**Work instructions**
Down to the last line, print the data that follows exactly, without its pictures.

**Material provided**
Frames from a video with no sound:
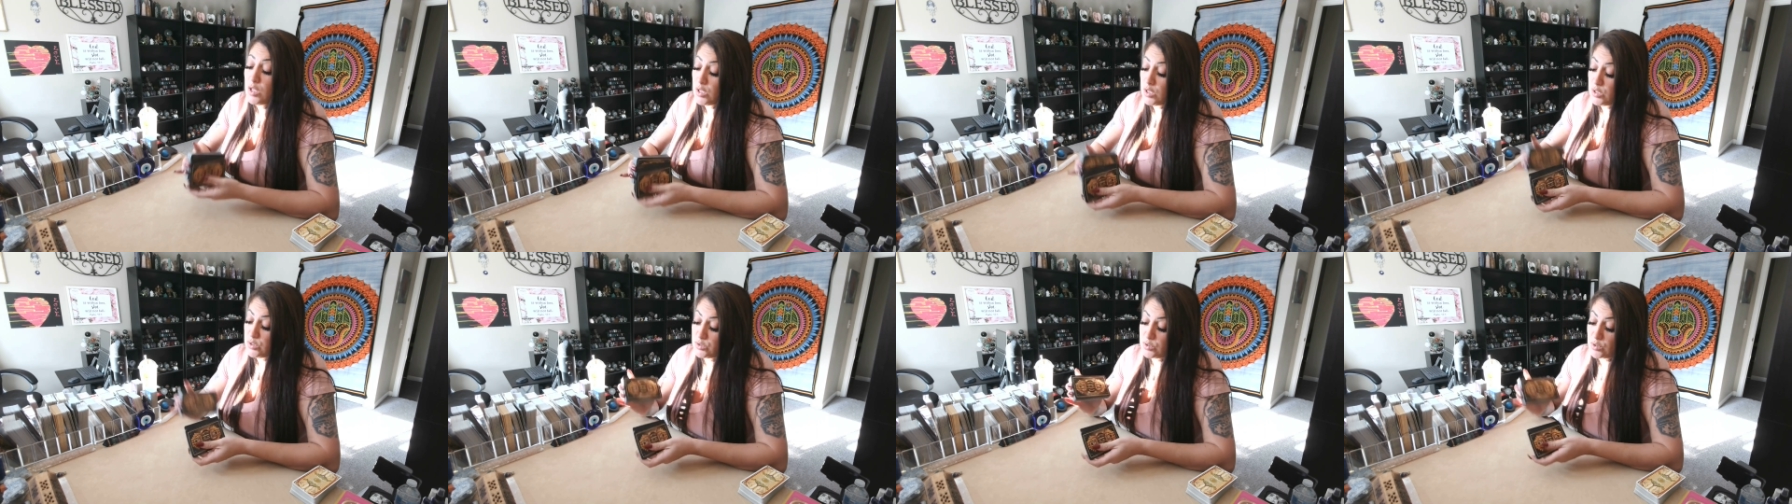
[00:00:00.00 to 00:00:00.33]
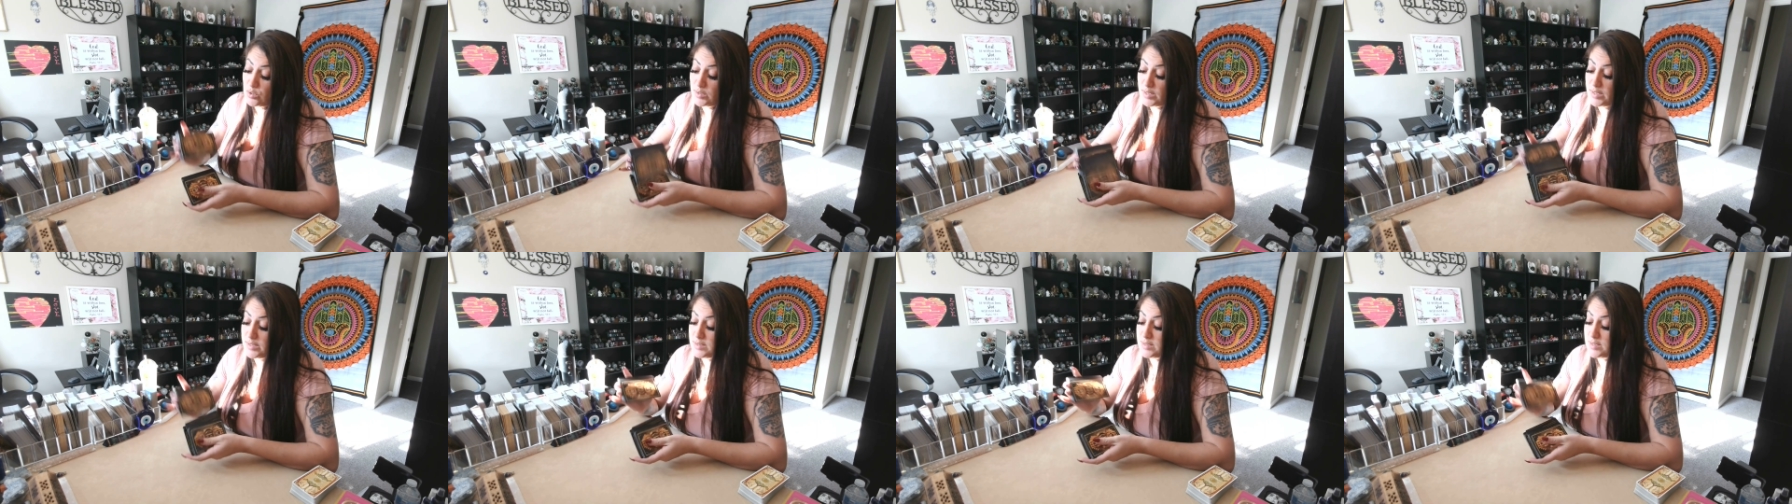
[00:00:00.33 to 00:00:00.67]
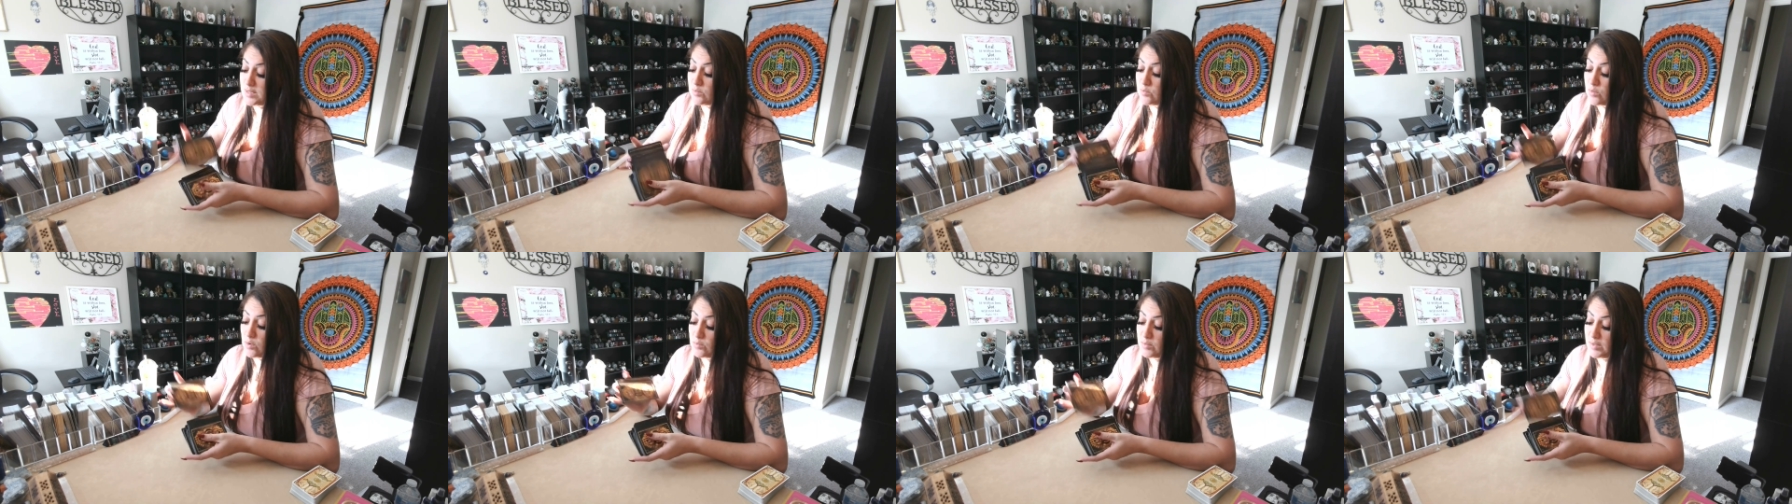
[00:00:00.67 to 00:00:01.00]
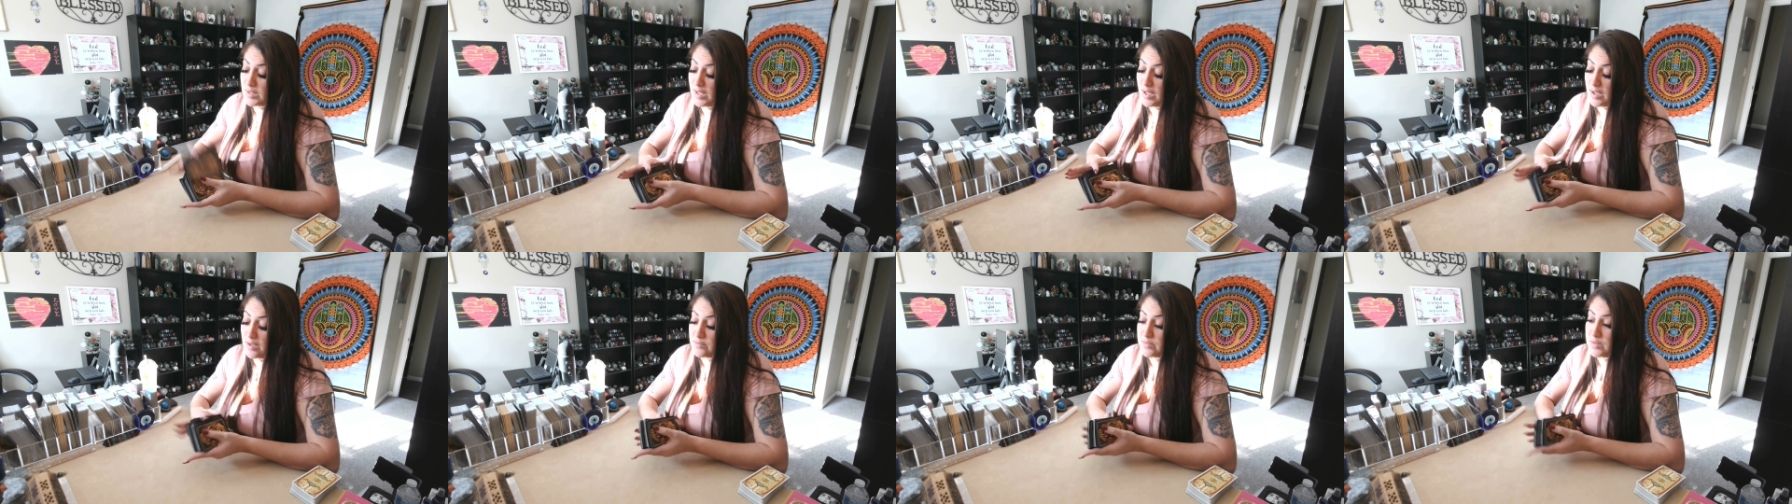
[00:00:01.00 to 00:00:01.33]
So let's see what we
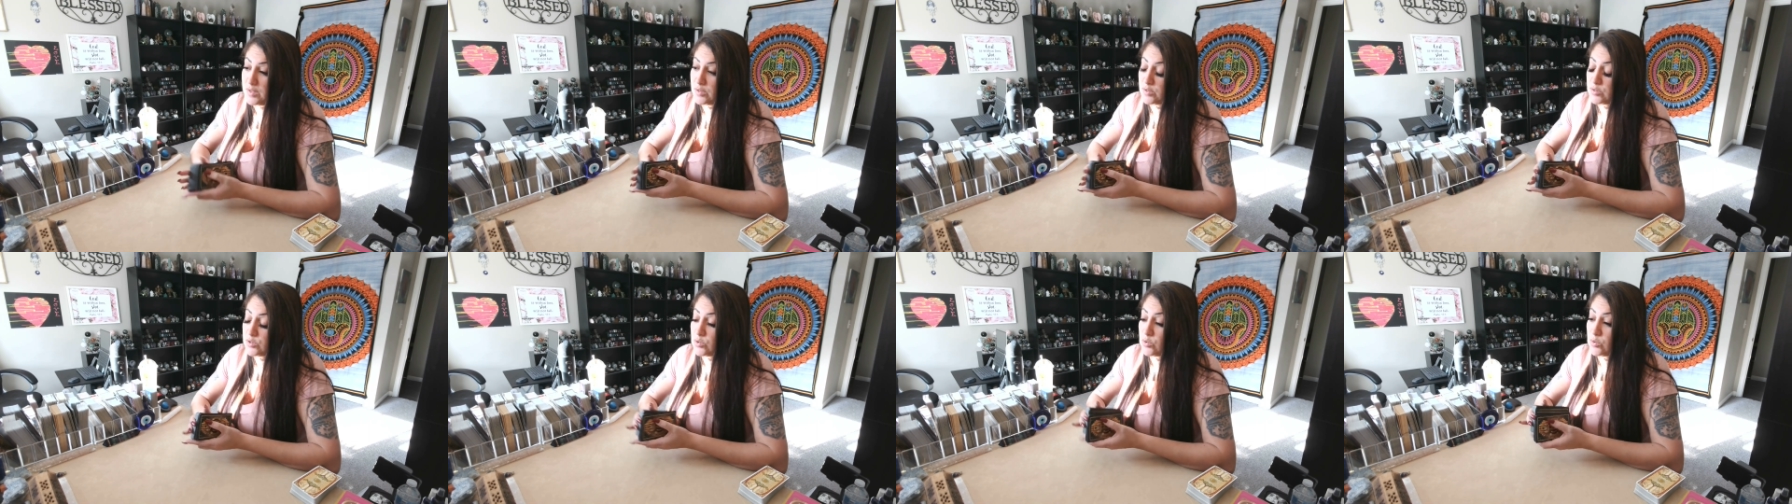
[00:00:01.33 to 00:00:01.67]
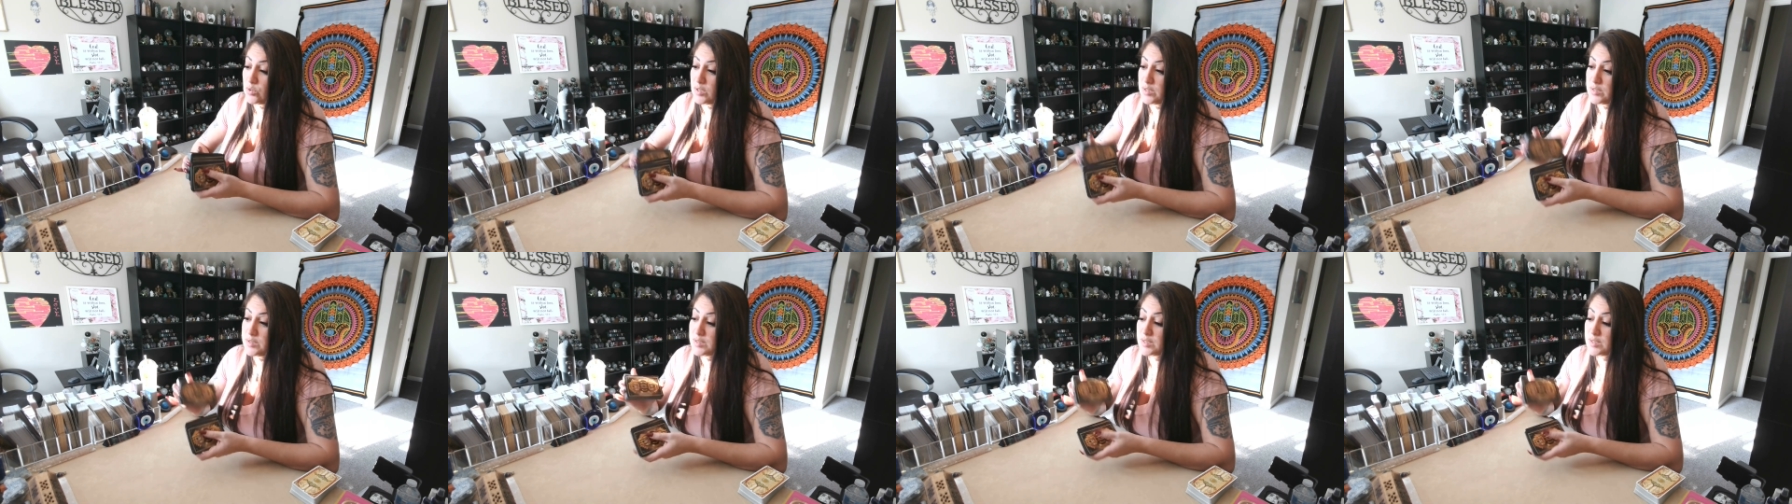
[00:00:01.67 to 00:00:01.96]
have here, Taurus.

**Solution for this exercise**
Frames from a video with no sound:
[00:00:00.00 to 00:00:00.33]
[00:00:00.33 to 00:00:00.67]
[00:00:00.67 to 00:00:01.00]
[00:00:01.00 to 00:00:01.33]
So let's see what we
[00:00:01.33 to 00:00:01.67]
[00:00:01.67 to 00:00:01.96]
have here, Taurus.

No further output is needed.